MONDIALI USA, CANADA, MESSICO 2026: IRAN VERSO LA RINUNCIA DEFINITIVA
Gianvito ClementeSecondo gli ultimi aggiornamenti, Teheran non si sarebbe lasciata persuadere dalle rassicurazioni provenienti da Washington. Nonostante le parole concilianti del presidente della FIFA Gianni Infantino, alcuni esponenti politici iraniani avrebbero perfino valutato l’ipotesi di un boicottaggio del torneo.
Il ministro dello Sport iraniano, Mehdi Donyamali, ha affermato più volte che gli attacchi contro l’Iran hanno provocato migliaia di vittime, rendendo la partecipazione della nazionale «impossibile sia dal punto di vista politico sia da quello morale».

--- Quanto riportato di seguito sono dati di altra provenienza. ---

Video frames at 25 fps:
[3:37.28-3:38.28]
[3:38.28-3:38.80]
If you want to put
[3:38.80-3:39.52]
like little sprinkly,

La selezione iraniana, soprannominata Team Melli, aveva conquistato sul campo la qualificazione mondiale grazie a un’ottima fase delle qualificazioni asiatiche (AFC). Decisivo il pareggio per 2-2 contro l’Uzbekistan nel marzo 2025: la doppietta del centravanti Mehdi Taremi ha suggellato la quarta partecipazione consecutiva dell’Iran alla Coppa del Mondo.
Dopo il sorteggio ufficiale, l’Iran è stato inserito nell’equilibratissimo Gruppo G, insieme a Belgio, Egitto e Nuova Zelanda.

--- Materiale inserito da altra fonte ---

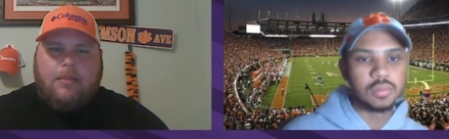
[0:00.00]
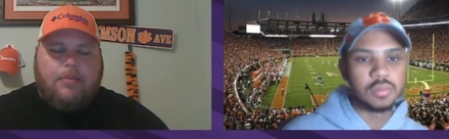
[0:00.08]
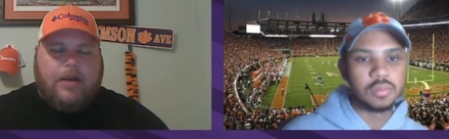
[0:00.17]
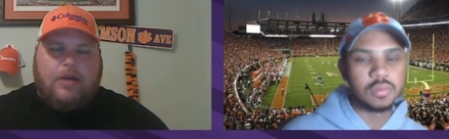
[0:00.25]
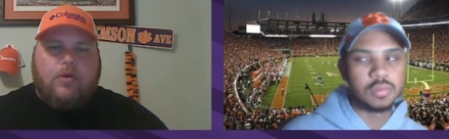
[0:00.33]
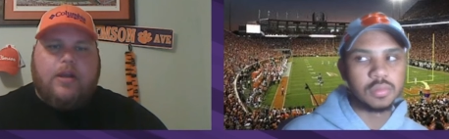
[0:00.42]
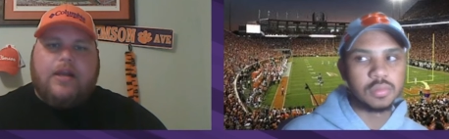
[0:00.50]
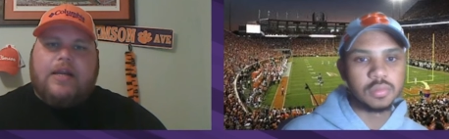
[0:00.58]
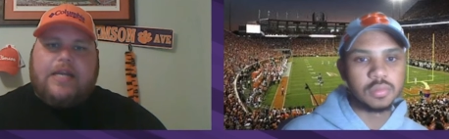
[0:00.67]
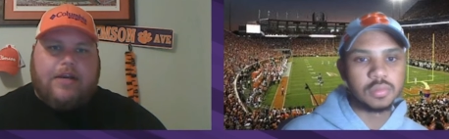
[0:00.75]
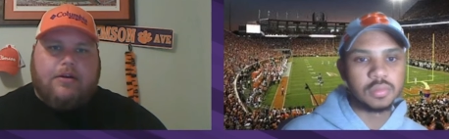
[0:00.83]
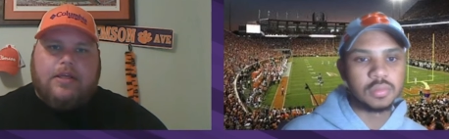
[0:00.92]
Speaker 1: but it wouldn't have
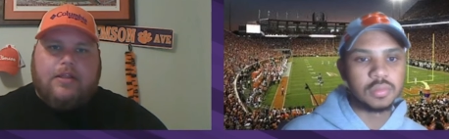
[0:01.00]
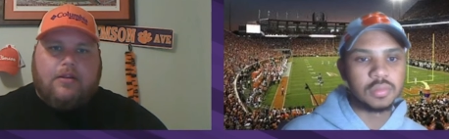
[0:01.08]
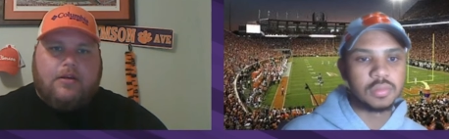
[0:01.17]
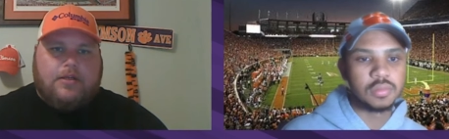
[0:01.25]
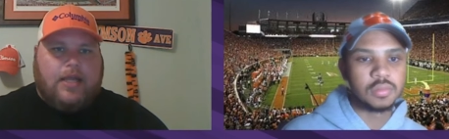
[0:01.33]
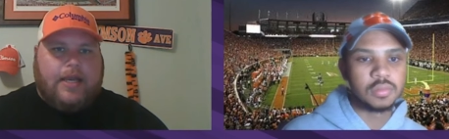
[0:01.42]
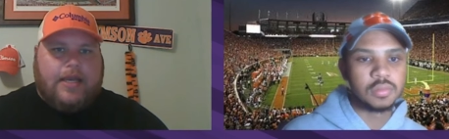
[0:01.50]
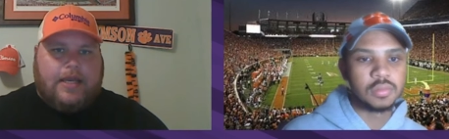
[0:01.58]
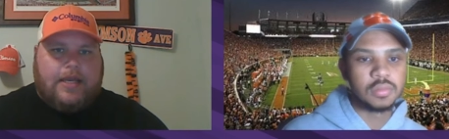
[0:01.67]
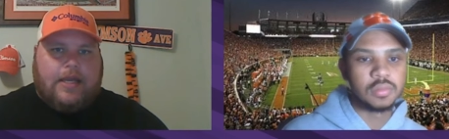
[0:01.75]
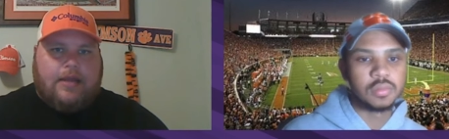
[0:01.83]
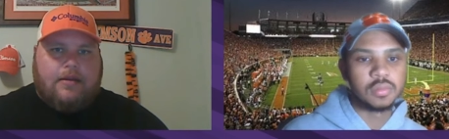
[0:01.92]
nearly looked like it
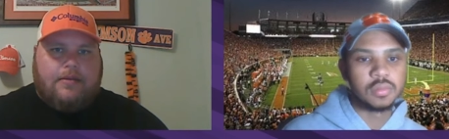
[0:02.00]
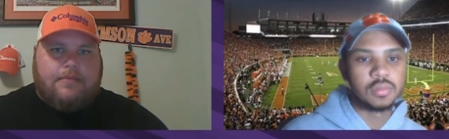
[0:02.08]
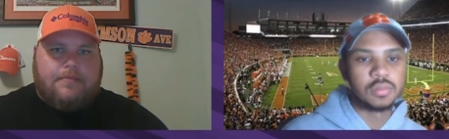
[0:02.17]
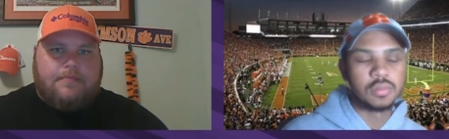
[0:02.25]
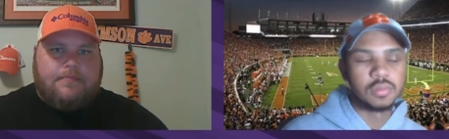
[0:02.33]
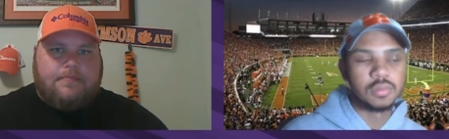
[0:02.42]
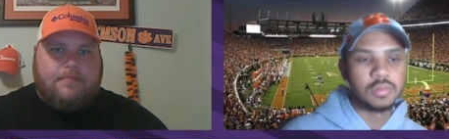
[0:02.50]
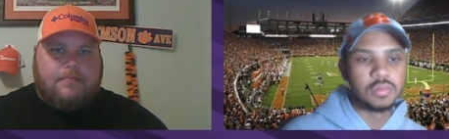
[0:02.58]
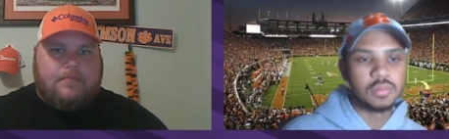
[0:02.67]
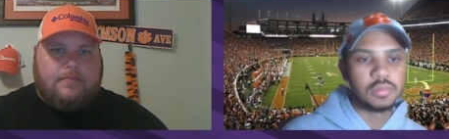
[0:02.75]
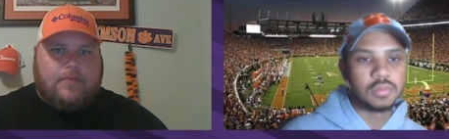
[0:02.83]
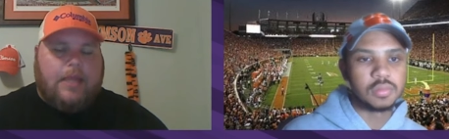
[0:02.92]
did,
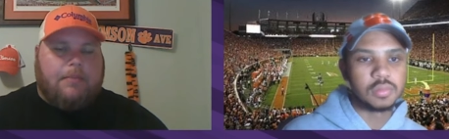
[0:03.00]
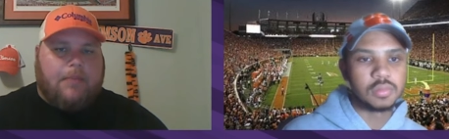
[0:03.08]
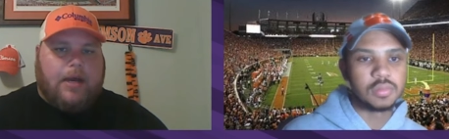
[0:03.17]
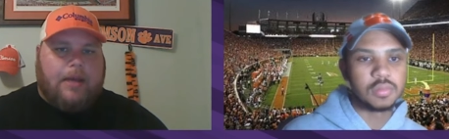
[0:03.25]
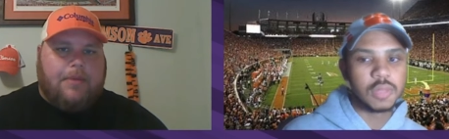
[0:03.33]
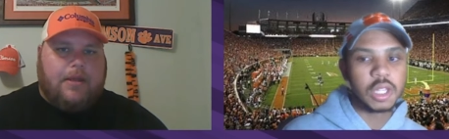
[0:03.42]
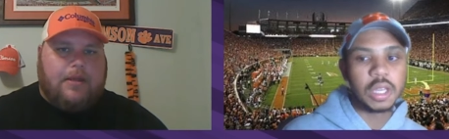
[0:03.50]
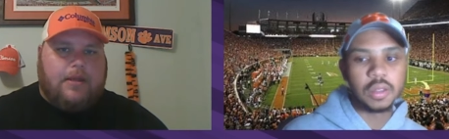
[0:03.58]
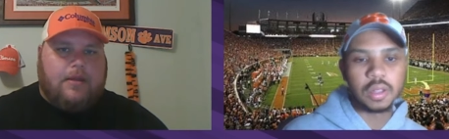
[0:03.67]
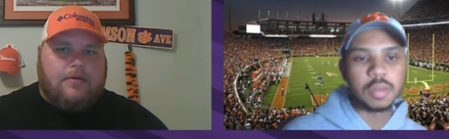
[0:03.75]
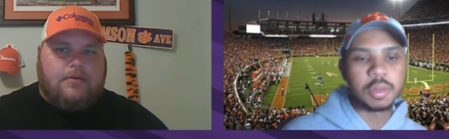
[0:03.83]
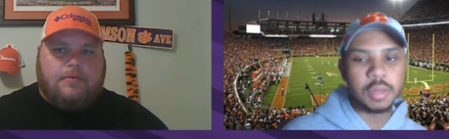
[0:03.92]
in my opinion.
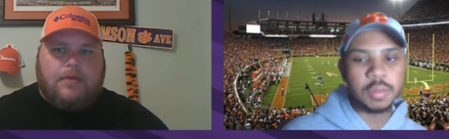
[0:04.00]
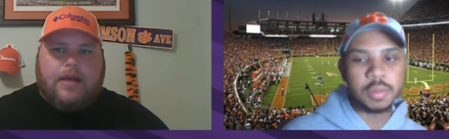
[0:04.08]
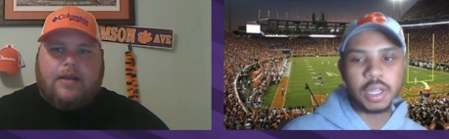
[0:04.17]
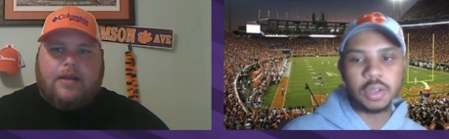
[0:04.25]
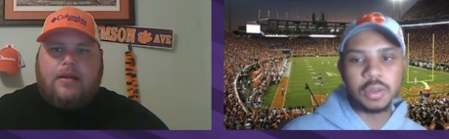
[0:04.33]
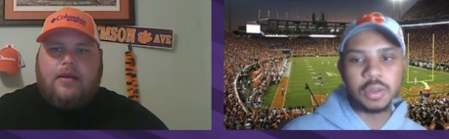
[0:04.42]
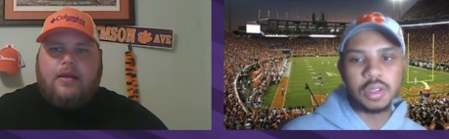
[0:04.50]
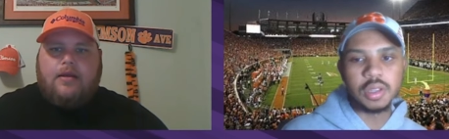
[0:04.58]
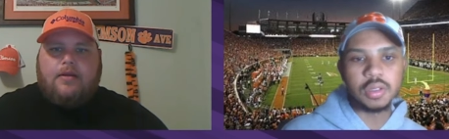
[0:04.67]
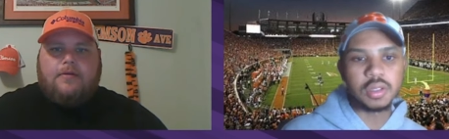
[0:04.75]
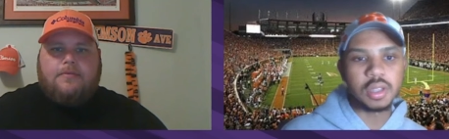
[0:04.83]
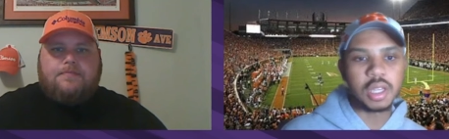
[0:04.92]
I'm
Speaker 2: I'm right? kind of with you,
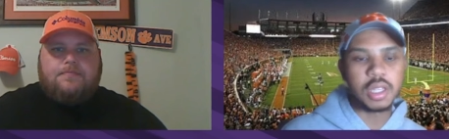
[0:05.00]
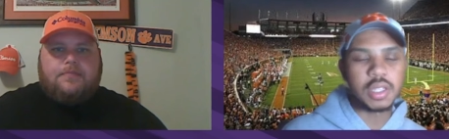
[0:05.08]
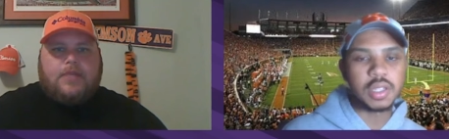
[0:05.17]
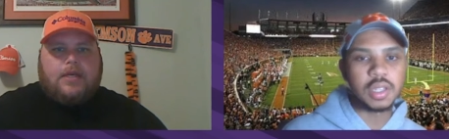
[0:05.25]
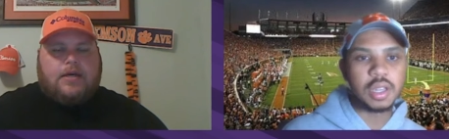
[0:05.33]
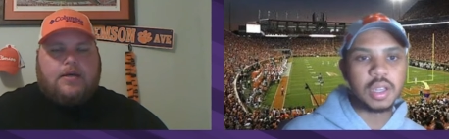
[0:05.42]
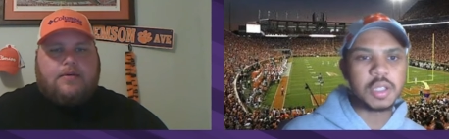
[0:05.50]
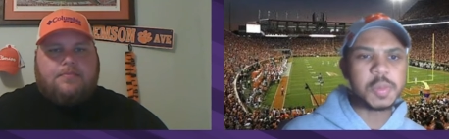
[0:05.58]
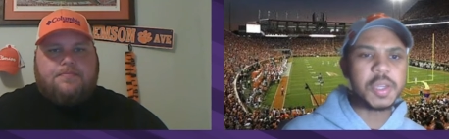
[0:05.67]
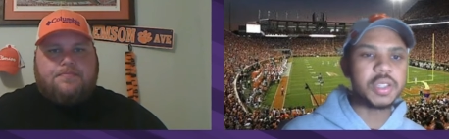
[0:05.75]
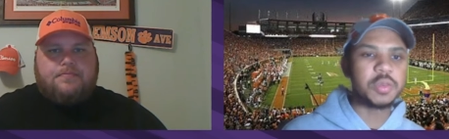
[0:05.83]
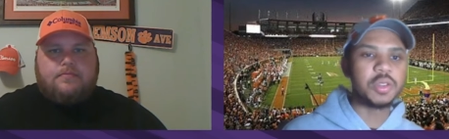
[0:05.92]
because um,
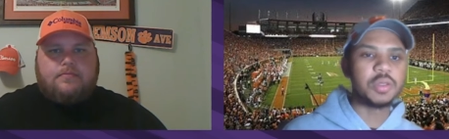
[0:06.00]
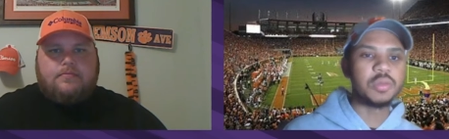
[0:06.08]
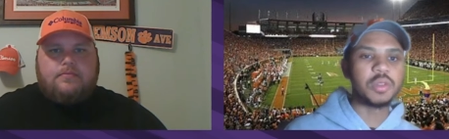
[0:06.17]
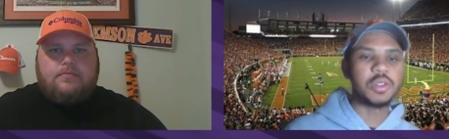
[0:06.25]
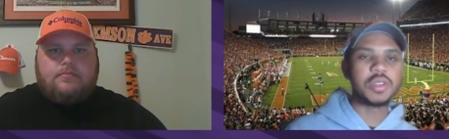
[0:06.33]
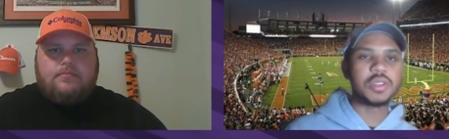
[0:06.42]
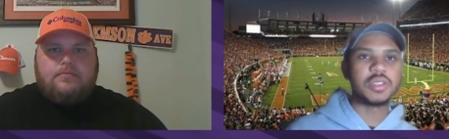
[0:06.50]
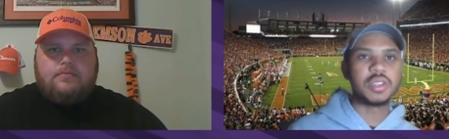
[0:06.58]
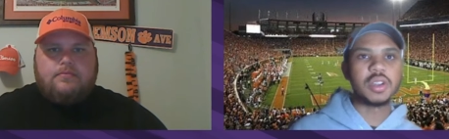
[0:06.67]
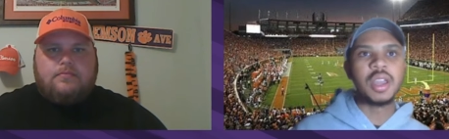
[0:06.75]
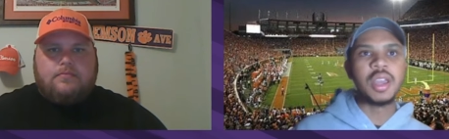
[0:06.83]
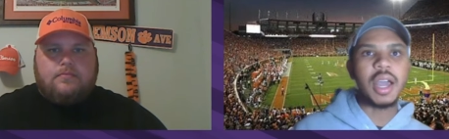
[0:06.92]
especially when you when you consider,
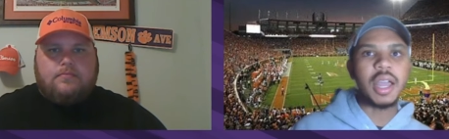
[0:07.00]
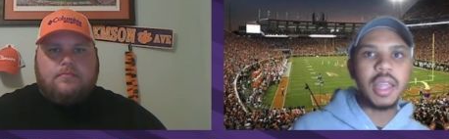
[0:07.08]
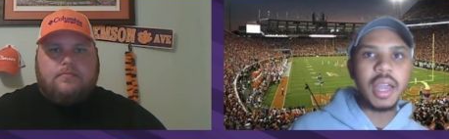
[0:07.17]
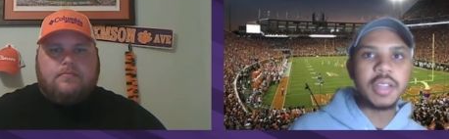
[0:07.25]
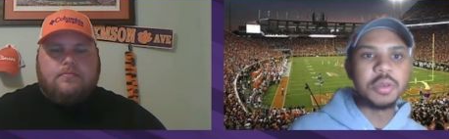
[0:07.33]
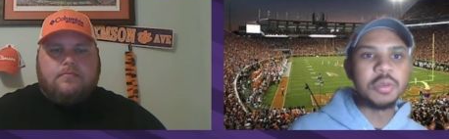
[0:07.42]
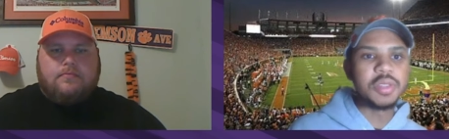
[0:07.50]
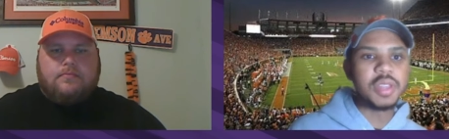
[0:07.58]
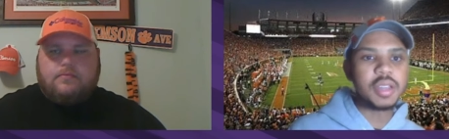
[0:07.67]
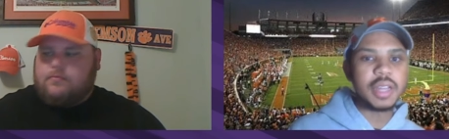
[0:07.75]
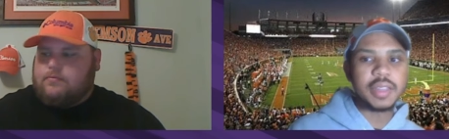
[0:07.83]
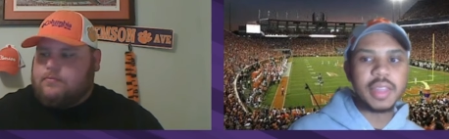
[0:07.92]
I, I do think
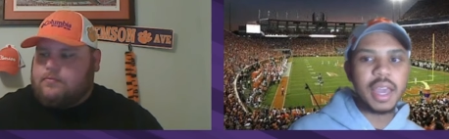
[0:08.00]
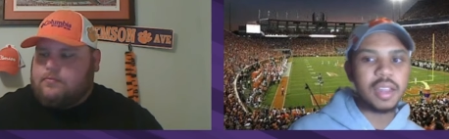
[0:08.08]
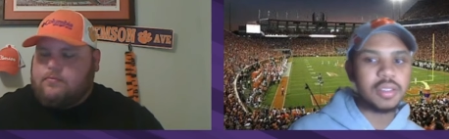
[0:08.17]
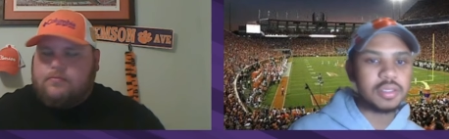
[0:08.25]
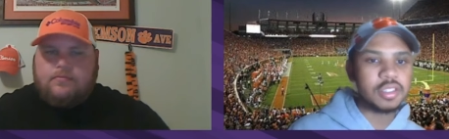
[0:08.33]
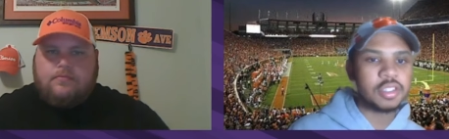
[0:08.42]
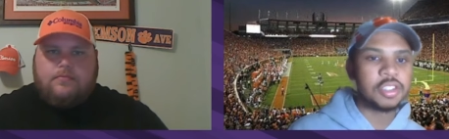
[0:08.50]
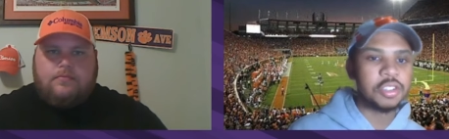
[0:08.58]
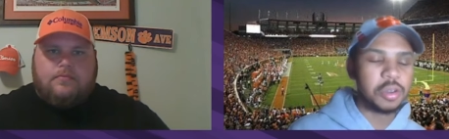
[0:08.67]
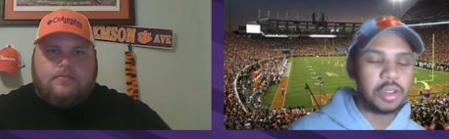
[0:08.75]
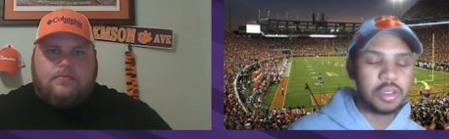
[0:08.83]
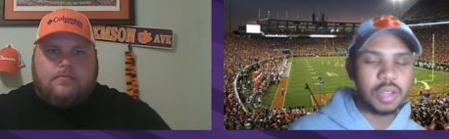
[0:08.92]
like that
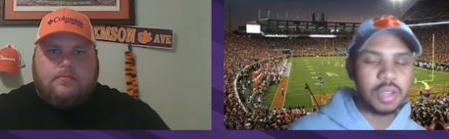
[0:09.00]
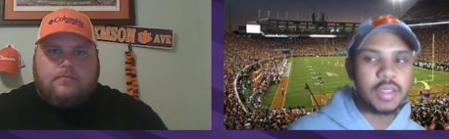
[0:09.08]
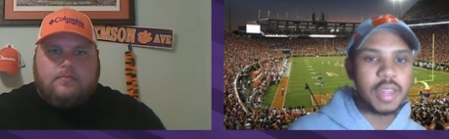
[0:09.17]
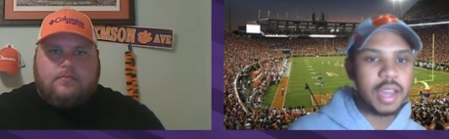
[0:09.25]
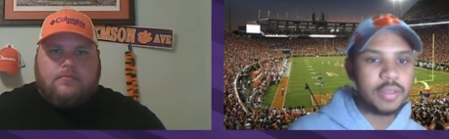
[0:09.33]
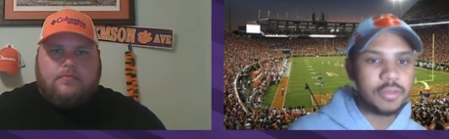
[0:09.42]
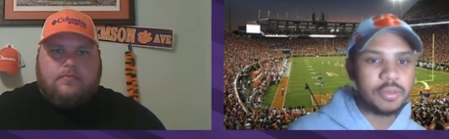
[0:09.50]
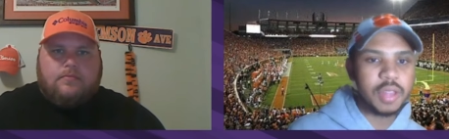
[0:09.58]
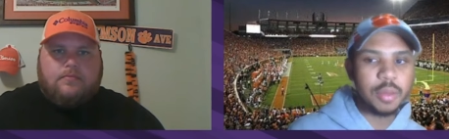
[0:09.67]
shook like that that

Se la rinuncia dovesse diventare ufficiale, si aprirebbero diversi scenari.
• Ripescaggio di una squadra asiatica.
La FIFA potrebbe sostituire l’Iran ripescando la miglior nazionale asiatica non qualificata. In pole position ci sarebbero l’Iraq, che deve disputare lo spareggio intercontinentale contro la vincente tra Bolivia e Suriname, oppure gli Emirati Arabi Uniti, eliminati proprio dall’Iraq nello spareggio asiatico. Questa soluzione sarebbe la più logica, poiché manterrebbe invariata la distribuzione dei posti tra le sei confederazioni continentali. Tuttavia, anche in questo caso la situazione geopolitica resta complessa: l’Iraq ha chiesto il rinvio dello spareggio previsto il 31 marzo a Monterrey, in quanto lo spazio aereo nazionale dovrebbe riaprire solo il 1° aprile. Parte della squadra si trova infatti bloccata a Baghdad, impossibilitata a viaggiare. La partita più importante per il popolo iracheno rischierebbe così di iniziare già in salita.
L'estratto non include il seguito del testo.